This thesis is supported by the National Natural Science Foundation of China (No.51075372) and the open Fund of Key Laboratory of the Ministry of Education of Nondestructive Testing technology (No.ZD200829003), introduces Contourlet transform to the metal fracture image processing, such as image denoising, enhancement, fusion and recognition. Some preferable innovative achievements are obtained in this paper. The primary contents of this article involve the followings:
     Chapter one illuminates the significance of proposing and studying on this thesis, summarizes the research status at home and abroad of the metal fracture image processing and Contourlet transform, and presentes the primary contents and innovation points of this paper at last.
     Chapter two introduces the theory of the Contourlet transform due to the shortages of wavelet transform in image processing area. At the same time, the advantages and disadvantages of the Contourlet transform and the wavelet tranform are compared, and the characteristics of the pyramidal directional filter bank Contourlet are given. The content of this chapter is the basic theory of the whole thesis.
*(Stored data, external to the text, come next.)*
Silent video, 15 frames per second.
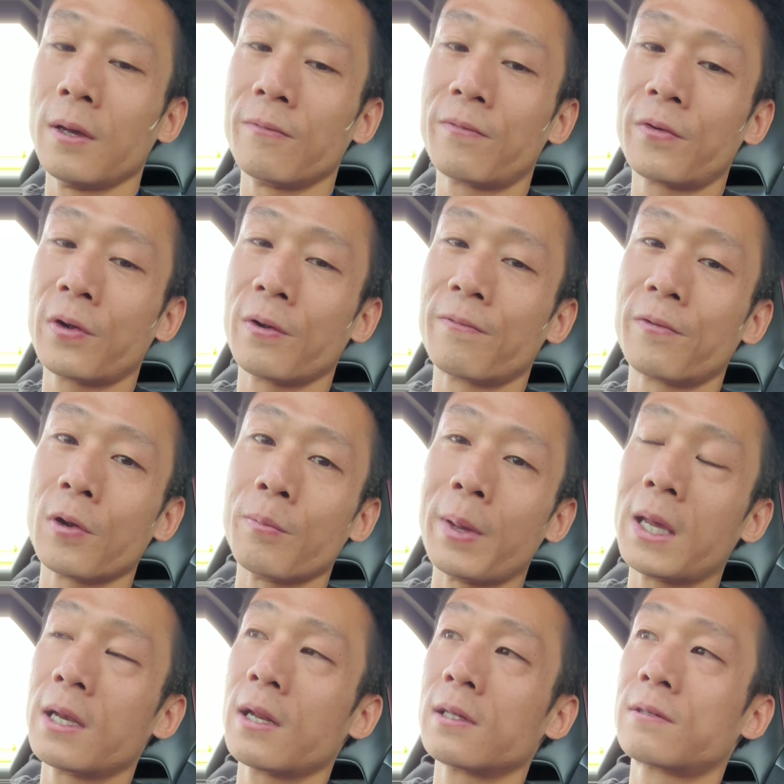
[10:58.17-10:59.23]
And for
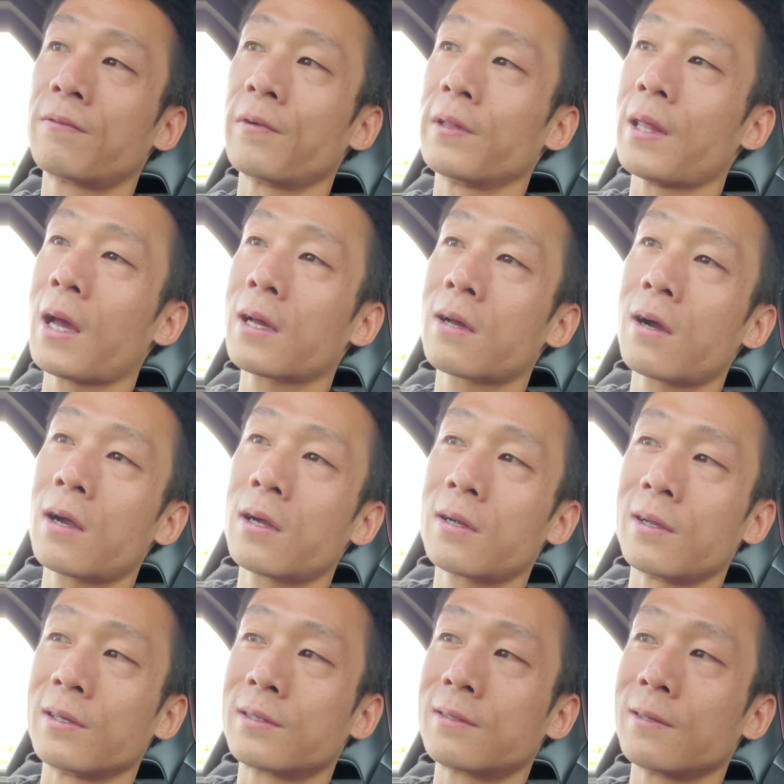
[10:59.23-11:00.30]
maintenance for that
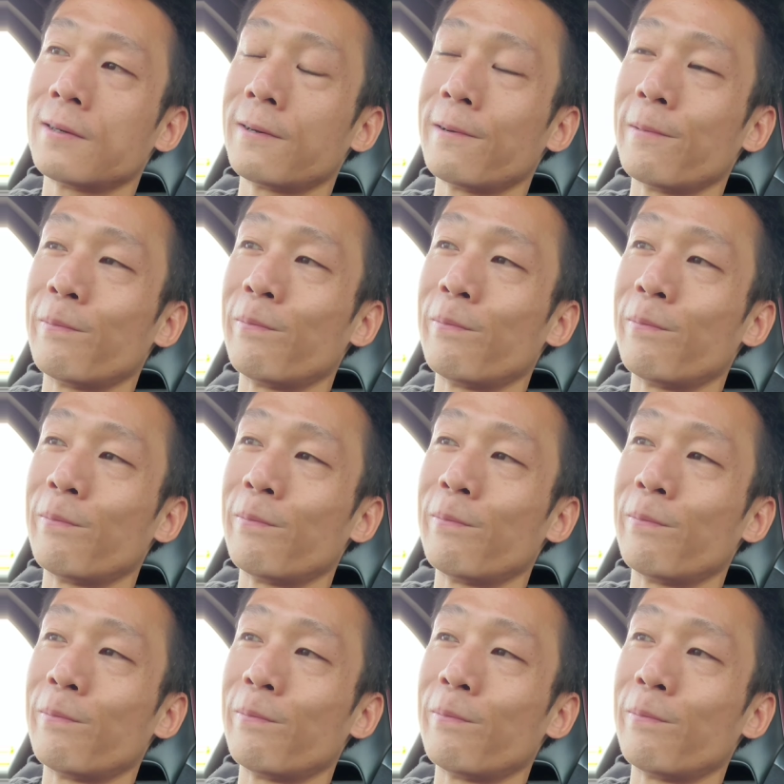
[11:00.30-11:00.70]
car, it's,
     Chapter three introduces an algorithm based on non-redundancy Grouplet-Contourlet transform in image denoising and enhancement as the low-frequency decomposition of the Contourlet transform has a redundancy up to33%and the new transform Grouplet proposed by Mallat in2008, which is implemented with an orthogonal weighted Haar transform that adapts the lifting parameters to groupings specified by multiscale association fields, can exploit the geometry of the image. At the same time, the proposed method is compared with the methods based on wavelet transform and Contourlet transform in image denoising and enhancement. The experimental results show that the proposed method is superior to other methods. It not only improves the PSNR of the denoised and enhanced image, but also retains good contour information of the image.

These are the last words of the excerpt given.